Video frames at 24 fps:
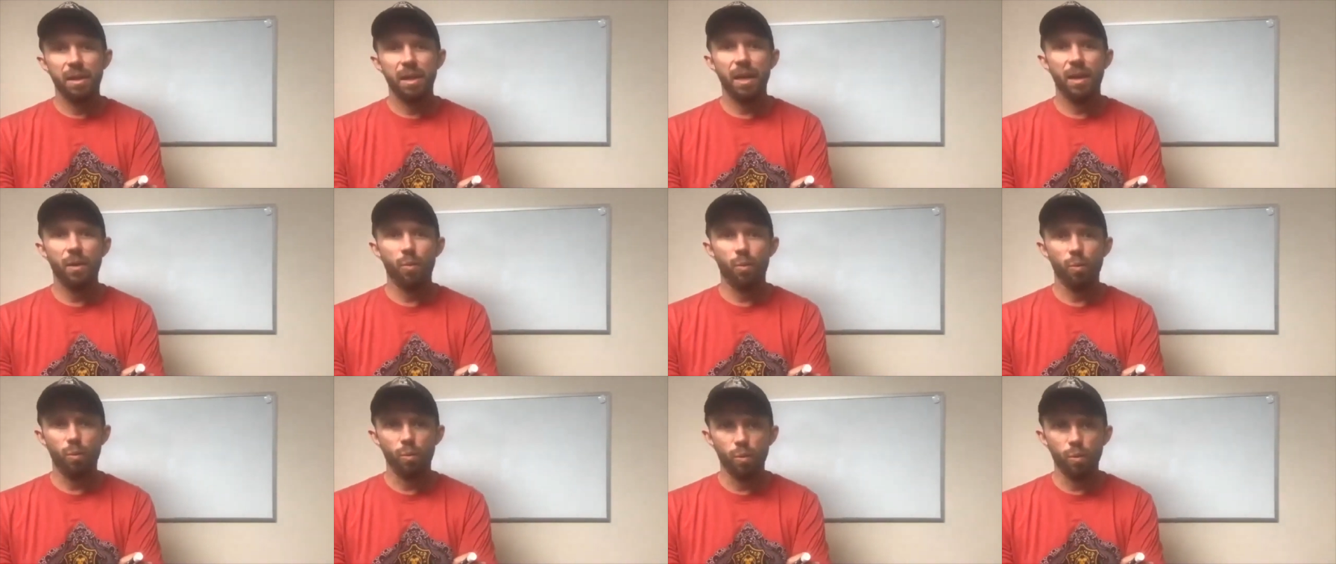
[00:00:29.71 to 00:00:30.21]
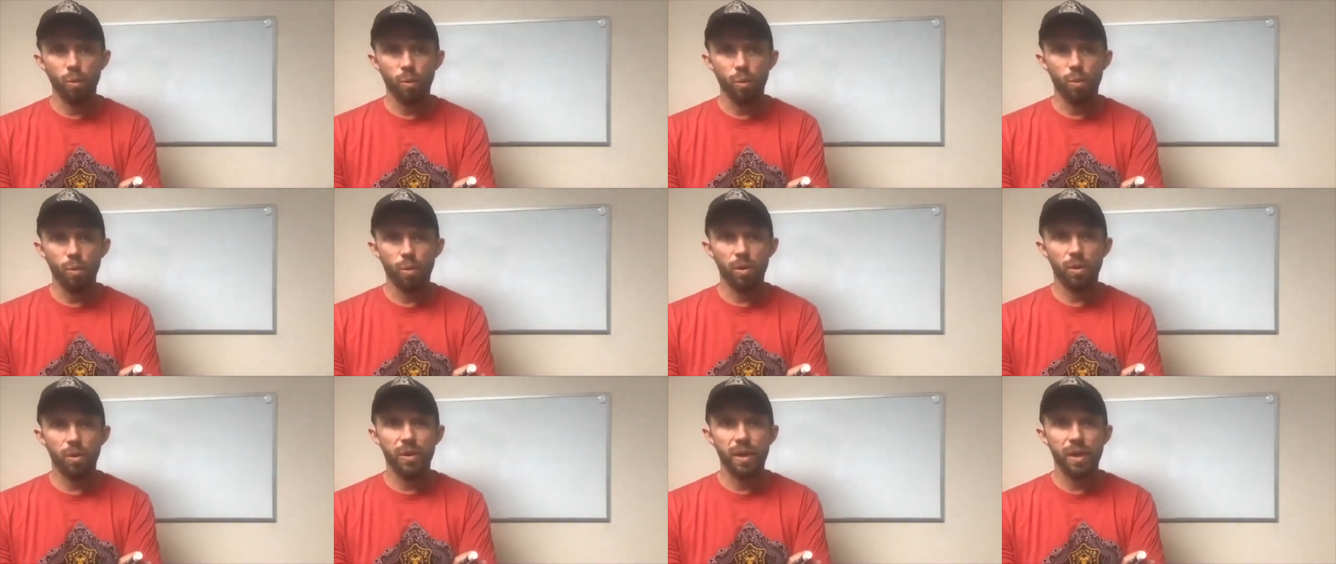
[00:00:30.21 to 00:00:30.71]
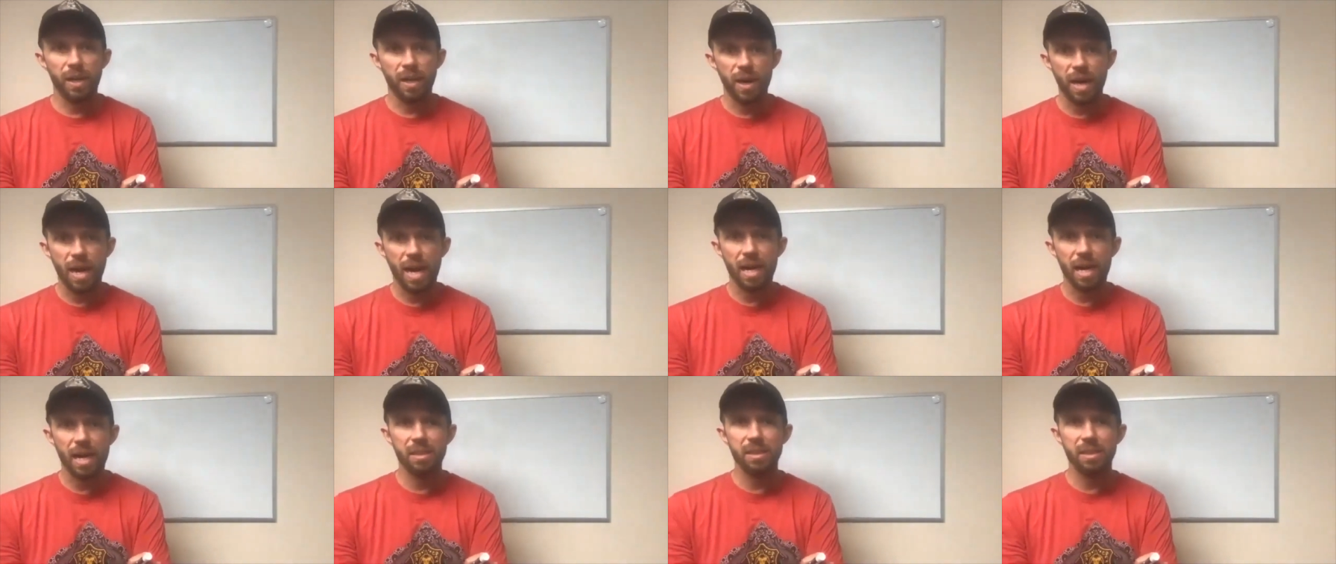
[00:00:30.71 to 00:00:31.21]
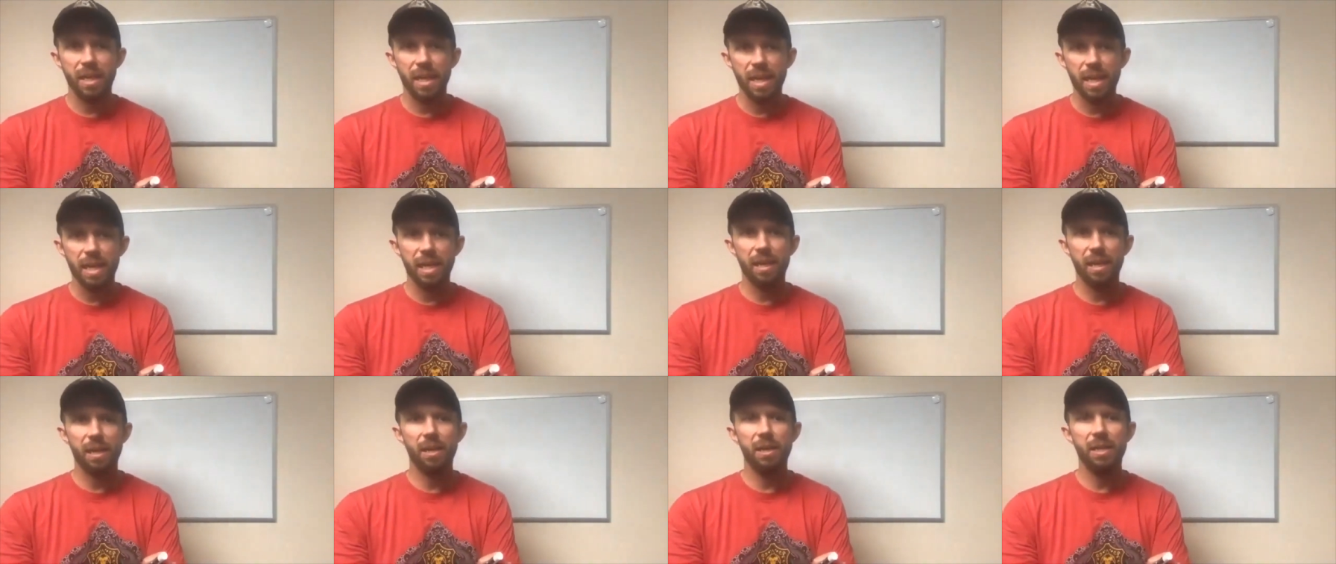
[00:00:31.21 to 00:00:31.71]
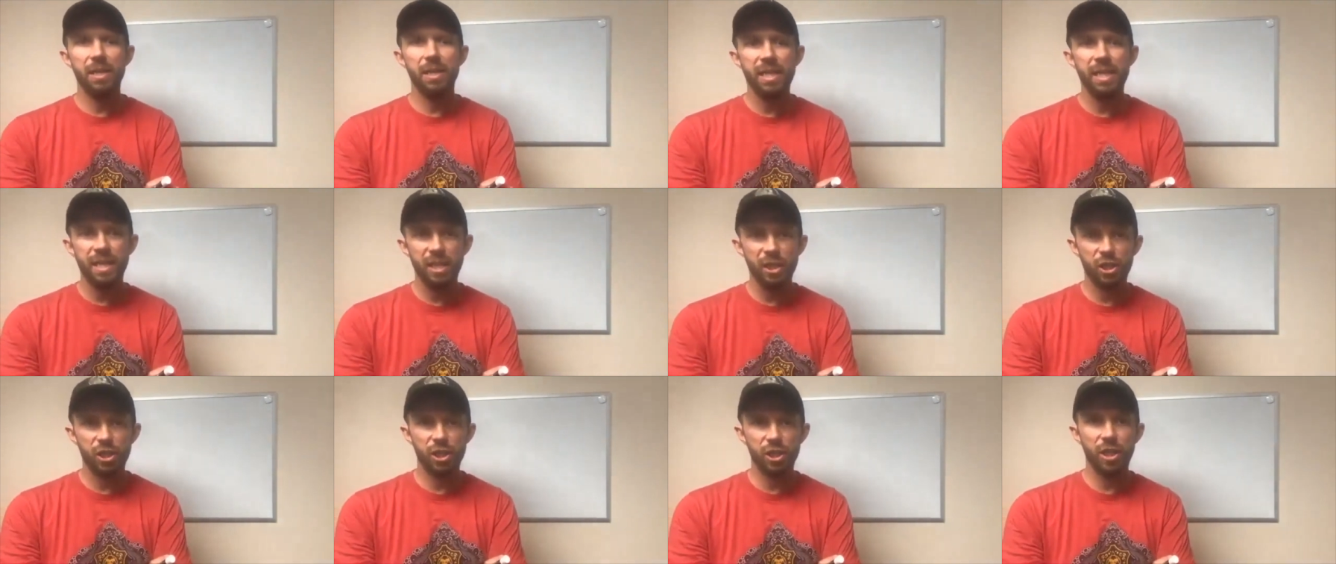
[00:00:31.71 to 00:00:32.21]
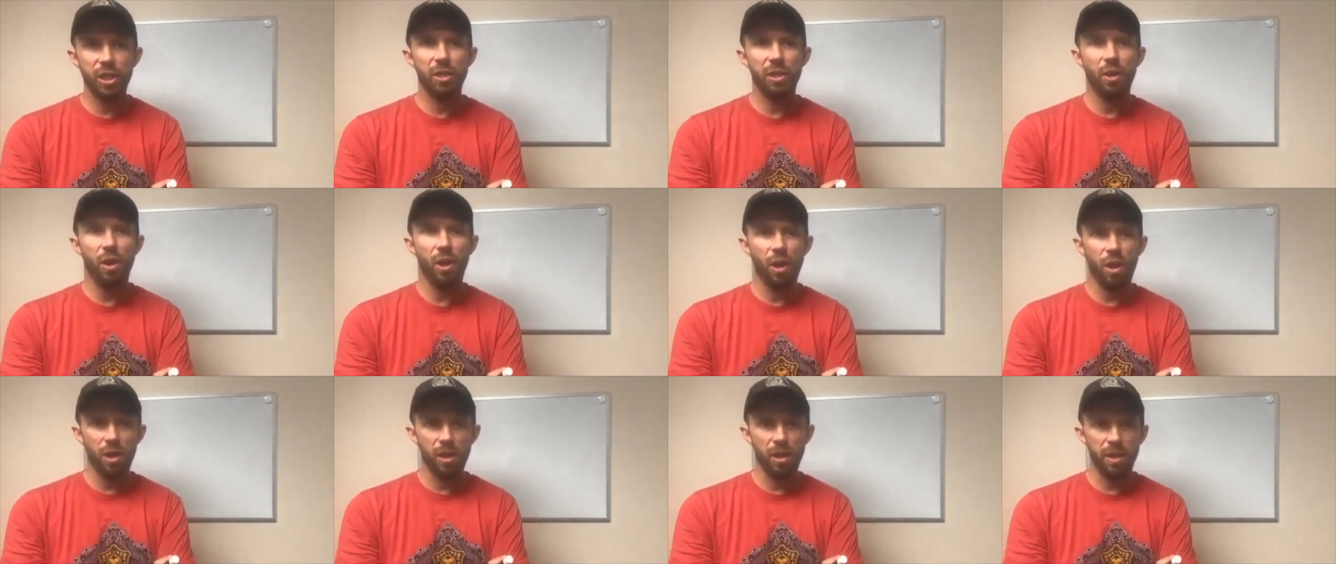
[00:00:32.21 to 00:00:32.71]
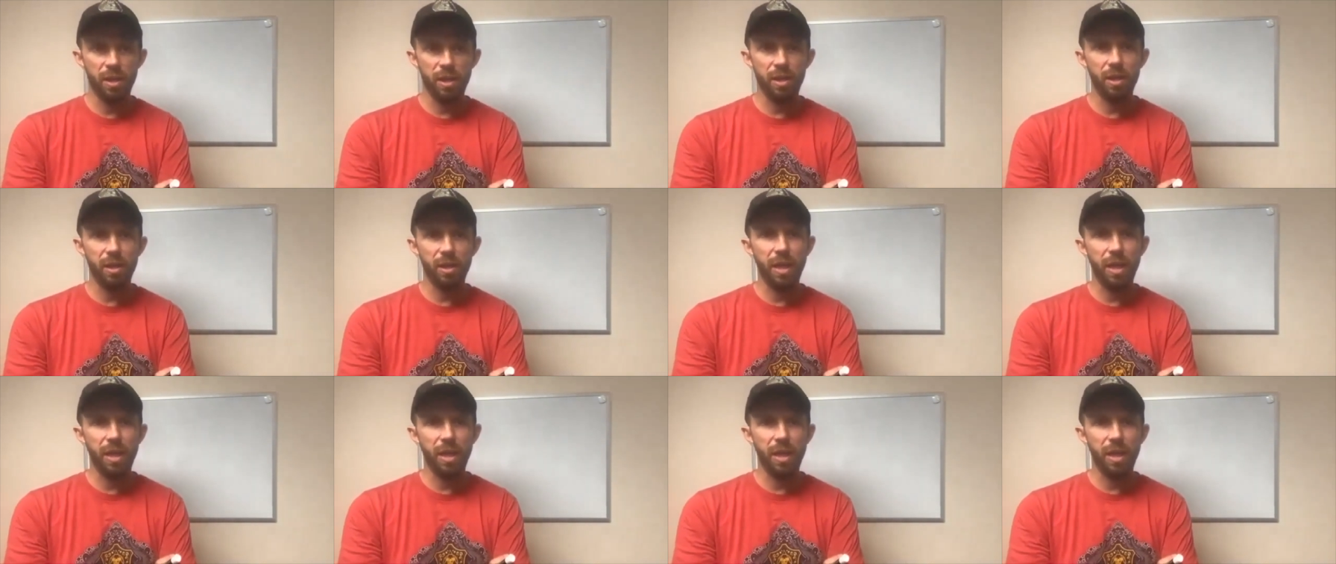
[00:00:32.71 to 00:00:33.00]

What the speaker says: a rule that has a condition on it.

◆ Task requirements: A verbatim copy of the entries, without the pictures, is what this task requires.

◆ Written response:
Video frames at 24 fps:
[00:00:29.71 to 00:00:30.21]
[00:00:30.21 to 00:00:30.71]
[00:00:30.71 to 00:00:31.21]
[00:00:31.21 to 00:00:31.71]
[00:00:31.71 to 00:00:32.21]
[00:00:32.21 to 00:00:32.71]
[00:00:32.71 to 00:00:33.00]

What the speaker says: a rule that has a condition on it.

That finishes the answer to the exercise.